30 May

In this article I aim to save you a lot of time and increase your chances of profitability. When you wake up in the morning or you open your charts how do you know when to trade besides conducting some technical analysis? 

How to quickly identify the market condition, when to trade and when to close your chart and walk away. 

There are three main types of market conditions I'd like to share on this blog and how to use them. When I open my charts the first thing I look for is market behavioural. I want to see what the market is doing to get a my first confluence. At this point I'm not plotting my structural levels, indicators or whatever charting tools you use and I do not have a bias forecast on price, I'm just looking at a naked chart. The three  conditions I look for are trends, ranges and Choppy price. 

look at the picture below(fig.1)

Trending market :A trending market is a market that is either trending up or down. A Up trending market is one that may fluctuate up and down but on average tends to close periodically higher. A Down trending market will make a impulsive move down and retrace up and tends to close lower.


Ranging market: When you witness a ranging market you will see price of a financial instrument making the same highs and lows a number of times. The most common definition of a ranging market is when  price hits the same support and resistance levels three times.


Choppy market:  Simple, price is in a indecisive condition. There's no direction of trend or ranges and zero chances of execution. 
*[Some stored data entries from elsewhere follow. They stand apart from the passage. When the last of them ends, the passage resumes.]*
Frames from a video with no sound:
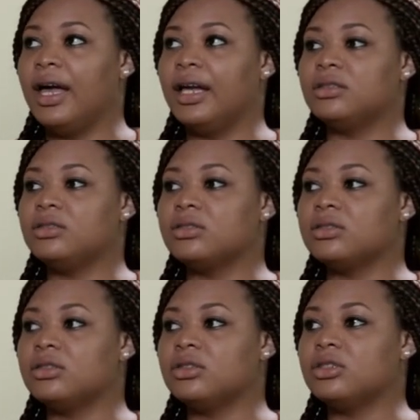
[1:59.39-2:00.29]
and
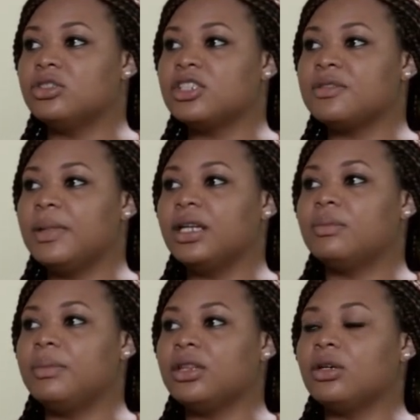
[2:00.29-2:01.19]
just make
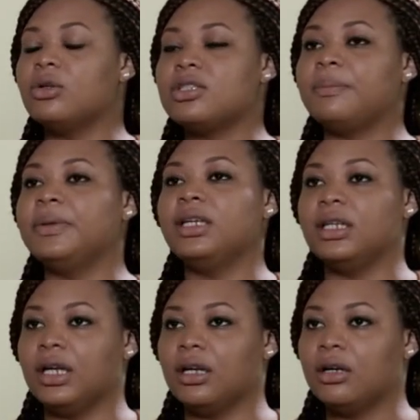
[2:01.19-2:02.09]
the clothes
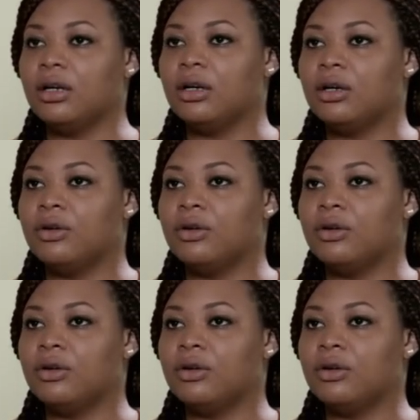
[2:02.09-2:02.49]
appealing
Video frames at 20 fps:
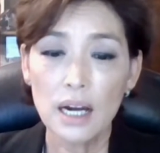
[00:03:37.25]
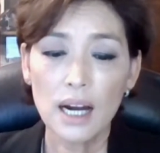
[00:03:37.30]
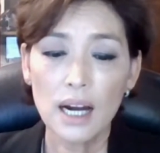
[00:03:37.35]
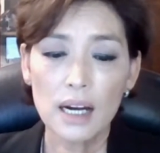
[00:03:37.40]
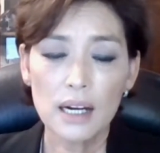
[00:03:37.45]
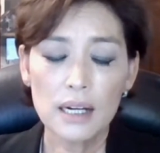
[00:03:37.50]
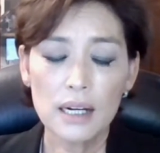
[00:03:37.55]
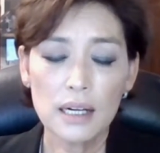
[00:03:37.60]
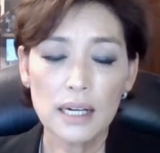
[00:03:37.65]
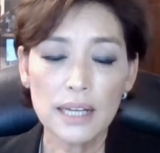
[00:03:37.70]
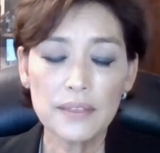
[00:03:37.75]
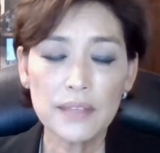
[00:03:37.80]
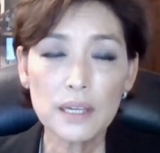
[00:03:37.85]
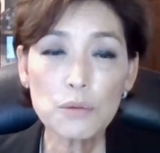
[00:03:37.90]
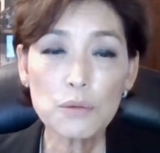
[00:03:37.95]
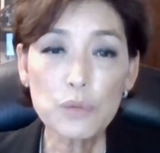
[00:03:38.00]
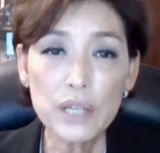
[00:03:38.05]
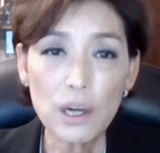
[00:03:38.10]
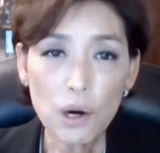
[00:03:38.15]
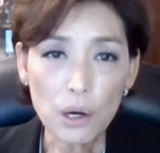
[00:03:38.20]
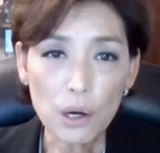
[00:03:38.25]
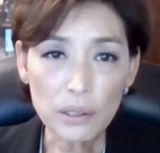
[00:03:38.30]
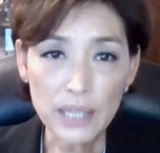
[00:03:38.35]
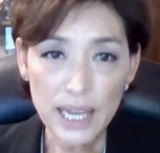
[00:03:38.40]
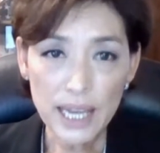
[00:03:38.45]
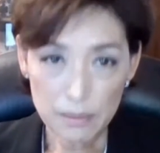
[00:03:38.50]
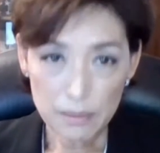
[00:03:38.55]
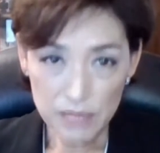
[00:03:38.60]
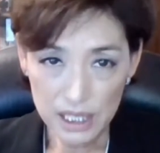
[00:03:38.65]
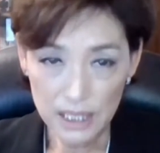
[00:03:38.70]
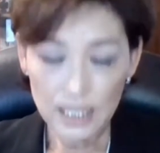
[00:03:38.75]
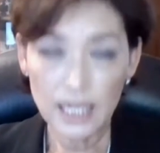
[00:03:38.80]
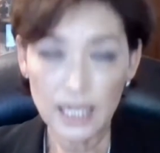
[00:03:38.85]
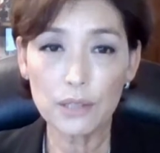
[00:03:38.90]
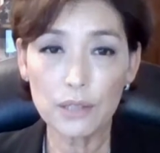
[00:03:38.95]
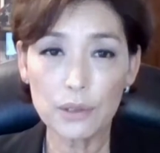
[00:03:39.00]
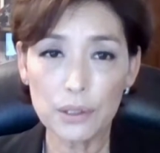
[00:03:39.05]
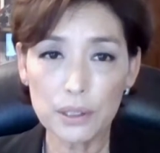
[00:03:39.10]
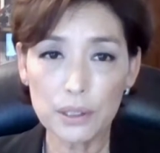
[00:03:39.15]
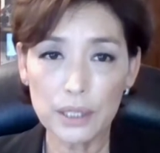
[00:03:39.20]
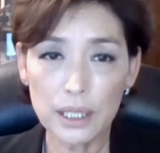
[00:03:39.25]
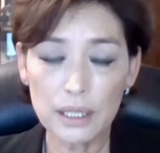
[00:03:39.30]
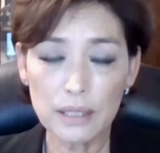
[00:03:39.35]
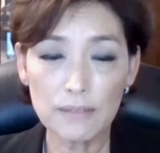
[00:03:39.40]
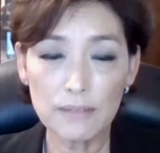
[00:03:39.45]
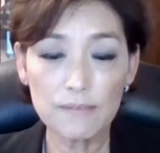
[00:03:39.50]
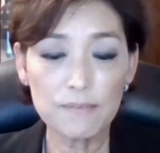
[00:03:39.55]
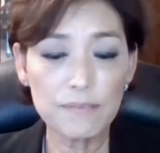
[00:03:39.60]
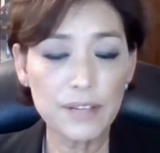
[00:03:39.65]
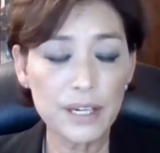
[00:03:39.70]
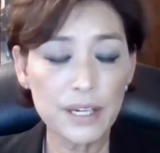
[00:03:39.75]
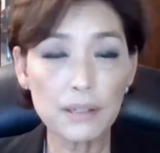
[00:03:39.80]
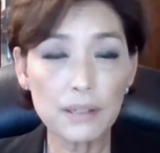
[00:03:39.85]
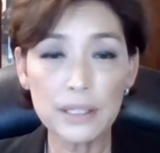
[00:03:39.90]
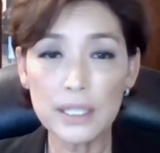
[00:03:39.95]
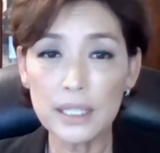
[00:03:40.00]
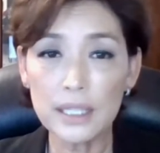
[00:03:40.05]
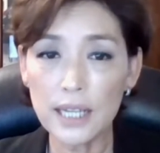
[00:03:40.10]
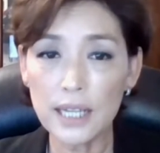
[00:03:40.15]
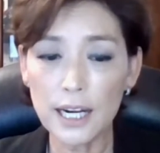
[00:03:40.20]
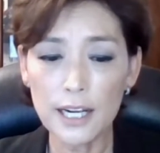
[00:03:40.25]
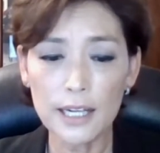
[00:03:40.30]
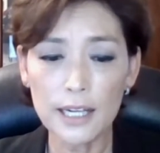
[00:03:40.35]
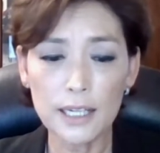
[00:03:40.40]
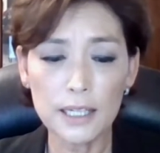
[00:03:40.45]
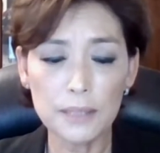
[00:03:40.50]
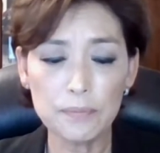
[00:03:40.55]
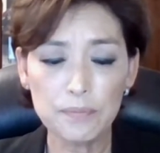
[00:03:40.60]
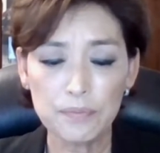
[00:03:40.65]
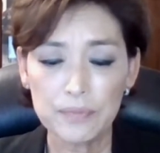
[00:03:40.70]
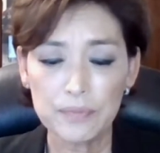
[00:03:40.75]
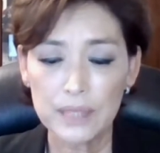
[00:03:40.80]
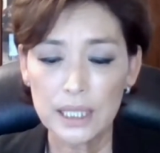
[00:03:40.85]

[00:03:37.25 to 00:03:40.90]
uh, I think we all came together in a very, uh,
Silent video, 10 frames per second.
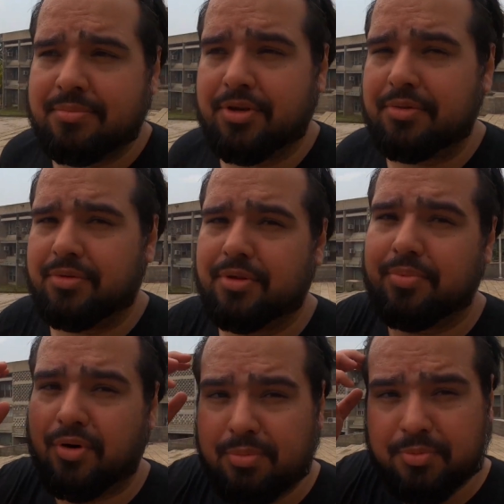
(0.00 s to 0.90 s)
But the
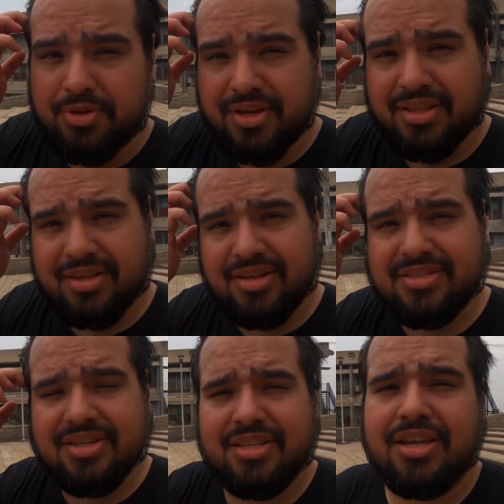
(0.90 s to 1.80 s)
problem with that
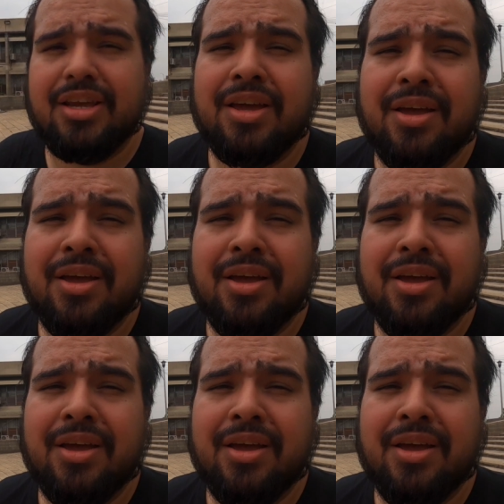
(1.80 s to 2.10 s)
is that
When I have identified the condition of the market I will now use chosen technical analysis tools, scale down to lower time frames for entries and follow my trading plan. This is an effective way of trading for beginners because you are giving yourself confluence. I urge you to keep it simple

Trading with the trend gives you a higher chance of profitability. Wait for the retracement and follow the trend. It is also important to determine the maturity of the current trend as price will gradually reverse.


As you can see above(fig.4) The market is trending upwards. Price is making a series of Higher Highs and Higher Lows whilst breaching major structural levels. If it was a downtrend the concepts are still the same price will make Lower Highs and Lower Lows.

Some traders prefer trading inside the range or the breakout. There are many risks you should consider when trading ranges. Manipulation can occur, breakouts can happen anytime. You can combine your technical, fundamental tools to assist you in your decision.

Above (fig.5) shows a ranging market. Ranges often occur after trending markets. Price will exhaust on bigger time frames a range is considered indecision. You can I was able to capitalise on this range I waited for price to test the support and resistance of the range. With my systematic trading plan and analysis I was able to get entries with a good risk to reward ratio.

So choppy market, you know what forget about that. Don’t try to analyse simply step back from your chart or move to on the next pair NEVER EVER TRADE A CHOPPY MARKET! Don’t get chopped up. Its indecisive don't chase trades please wait for the market to tell you what to do. 

In this article you have you have identified market conditions you should look for before trading and how to apply them to your everyday trading. Go back to your charts and see what you have Identified. You will see that these three market phases on any given time frame, any pair/financial instrument

 Learn, apply and build based on what you have read above and you will start to see results.